In their weekly update, the Raymond James analysts cut their full-year 2008 gas price forecast by 50 cents to $6.50/Mcf because of what they see as high storage levels at the end of the heating season (see NGI, Jan. 14). Raymond James' J. Marshall Adkins and James M. Rollyson said they had expected a "near-term pop" in gas prices going into mid-January because of the early winter weather comparisons from a year ago, but they don't expect the higher prices to last.
"Thanks to some cooperation from the weather, we easily surpassed last year's withdrawals and, in the process, have opened up a healthy deficit in natural gas storage," they wrote. "This has helped drive nearly a 20% move in natural gas prices to around $8.25/Mcf." However, "winter is half over. Unfortunately, so too are the easy comparisons for weather and, therefore, modest gas storage withdrawals. From here on out, those comparisons get much more difficult in the face of what was 10% colder-than-normal weather during the last half of the 2006/2007 winter."
Adkins and Rollyson are forecasting a drop in gas prices as spring arrives. "Based on normal weather from here on out, we expect the current 282 Bcf deficit to turn into a surplus of 275 Bcf by the end of withdrawal season."
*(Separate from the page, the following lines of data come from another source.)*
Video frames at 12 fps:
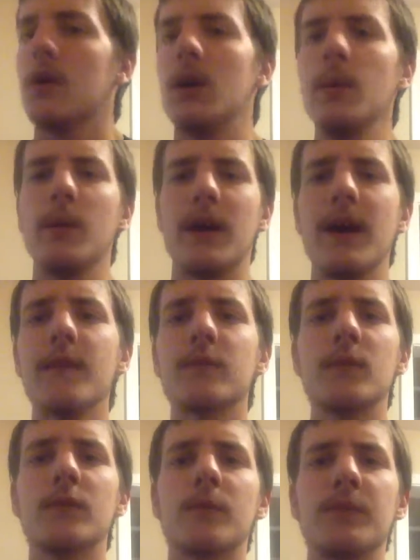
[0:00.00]
It would have to
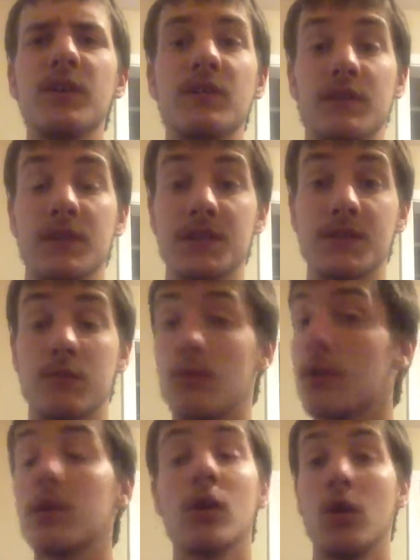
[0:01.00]
either be this
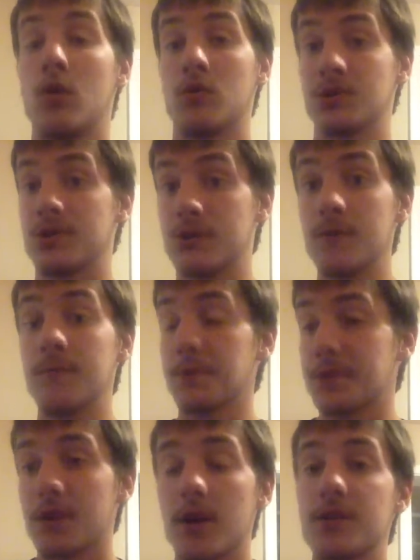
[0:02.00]
one or
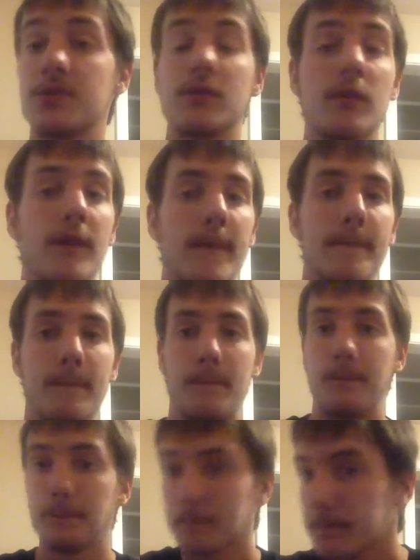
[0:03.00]
Supercharger.
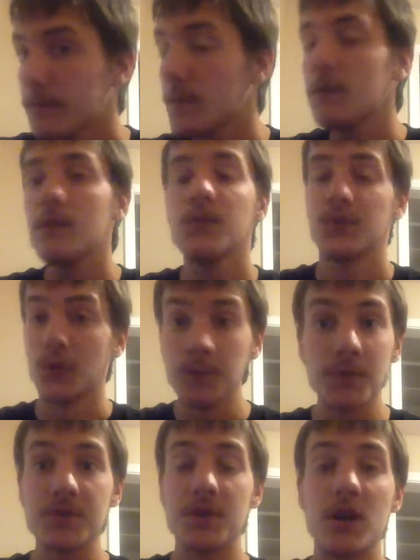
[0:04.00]

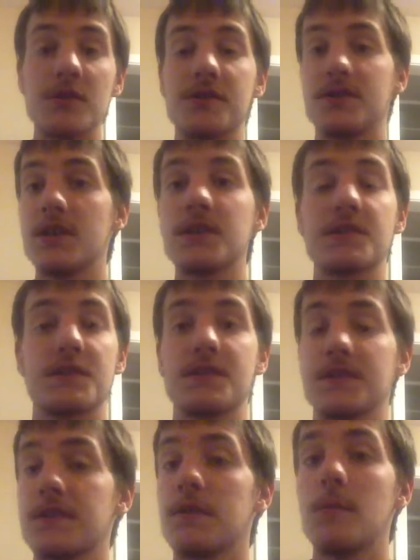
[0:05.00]
Supercharger's next, and this
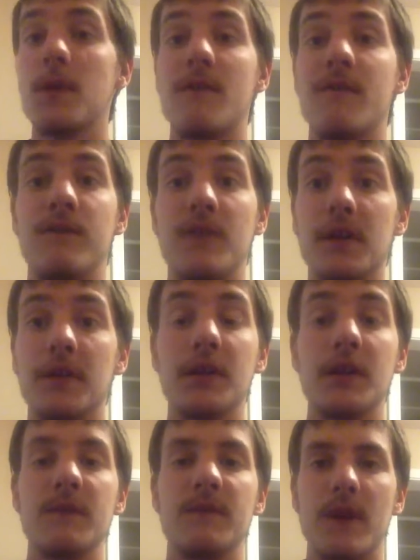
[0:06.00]
is going to be a
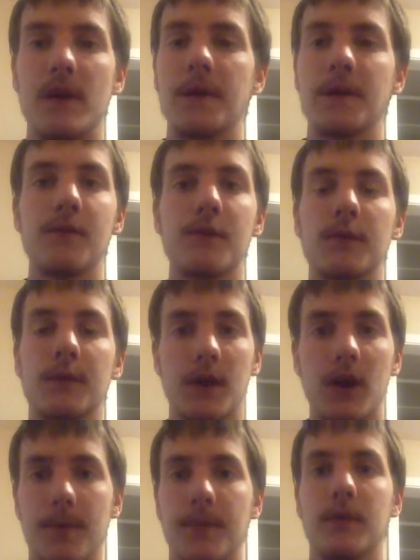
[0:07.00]
very, very difficult
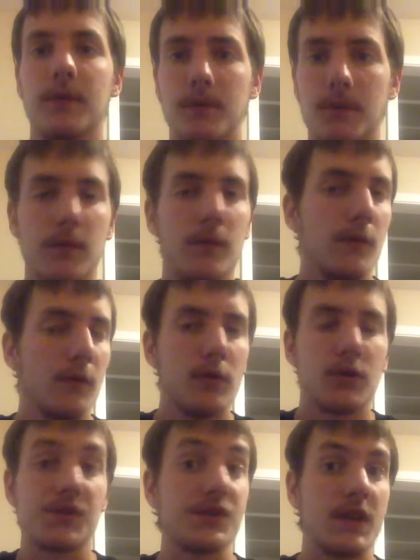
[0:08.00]
topic.
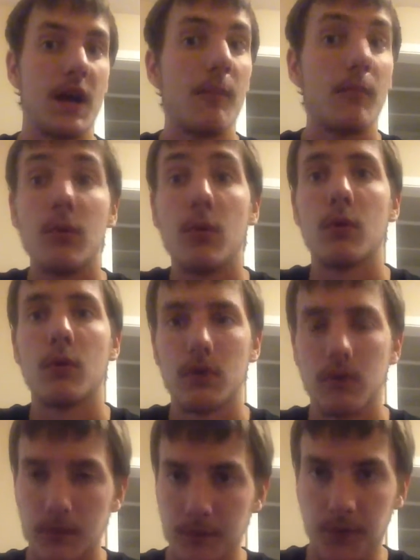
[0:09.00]
Because it's got more.
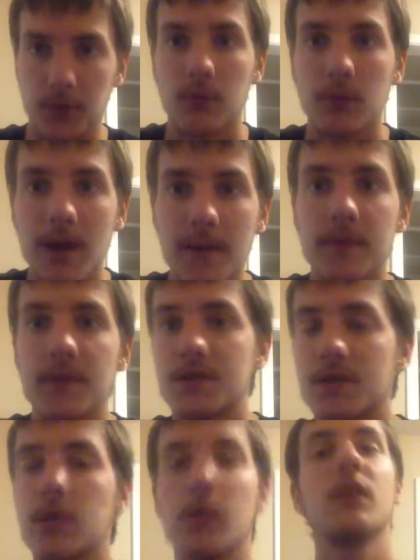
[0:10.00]
It's rapping
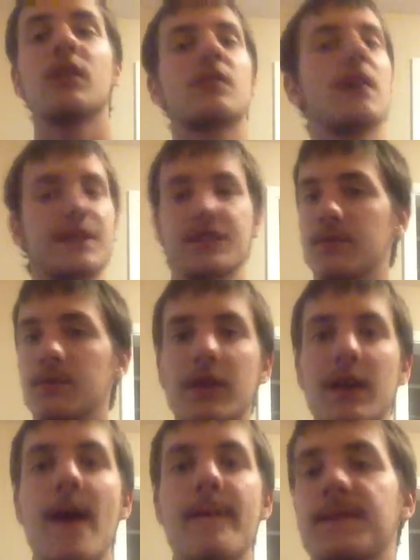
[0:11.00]
shit. And it actually really
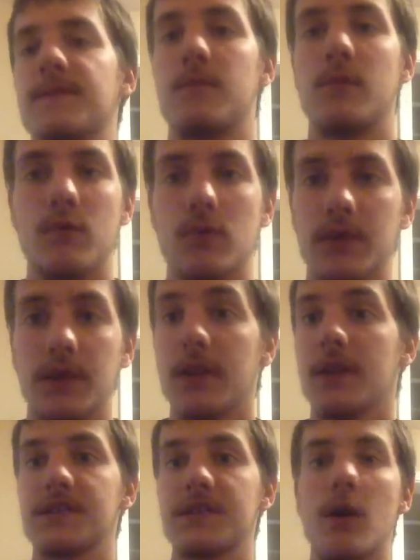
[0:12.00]
happens more in the
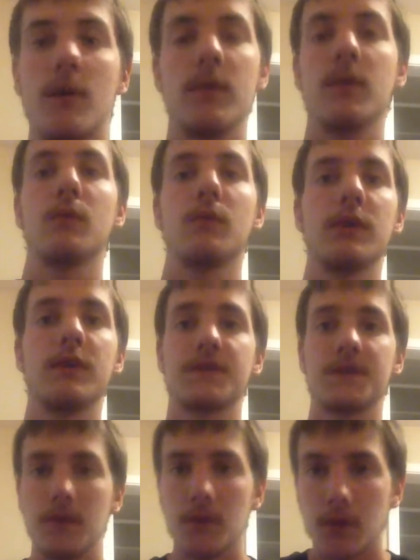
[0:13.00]
next album anyways.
In another report, energy analyst Stephen Smith remained somewhat bullish on winter weather. His team of forecasters had predicted a storage draw of 56 Bcf for the week ending Jan. 11, with storage projected to fall from 2,750 Bcf to 2,694 Bcf. (The Energy Information Administration Thursday reported a 59 Bcf withdrawal for the week ended Jan. 11 (see Daily GPI, Jan. 18)). Smith said the forecast compared with a "normal" seasonal pull of 147 Bcf, based on 1994-2004 norms.
"The net effect is a 91 Bcf increase in the storage surplus versus 10-year norms, to 634 Bcf (versus a surplus of 898 Bcf one year ago)," Smith wrote. However, the two weeks ending Jan. 25 "are expected to average 5% colder-than-normal HDDs [heating degree days]. This should reverse either all or at least a large share of the 91 Bcf surplus increase of the past week."
Assuming West Texas Intermediate oil prices of $80-100/bbl, private weather service projections of HDDs through Jan. 25 and 98% of HDD norms through April 4, Smith said the projected storage surplus would be about 514 Bcf in late February.
"In this environment, we estimate a late February gas-to-resid spread in the range of minus $3.75/MMBtu to minus $2.75/MMBtu," Smith wrote. "Assuming New York Hub 1% resid prices of $11.25/MMBtu (averaged $12.12 last week) for late February would then imply a likely March Henry Hub bidweek price range of $7.50-8.50/MMBtu..." Smith noted that the Henry Hub contract closed at $8.18/MMBtu on Jan. 11, compared with $7.81/MMBtu on Jan. 4.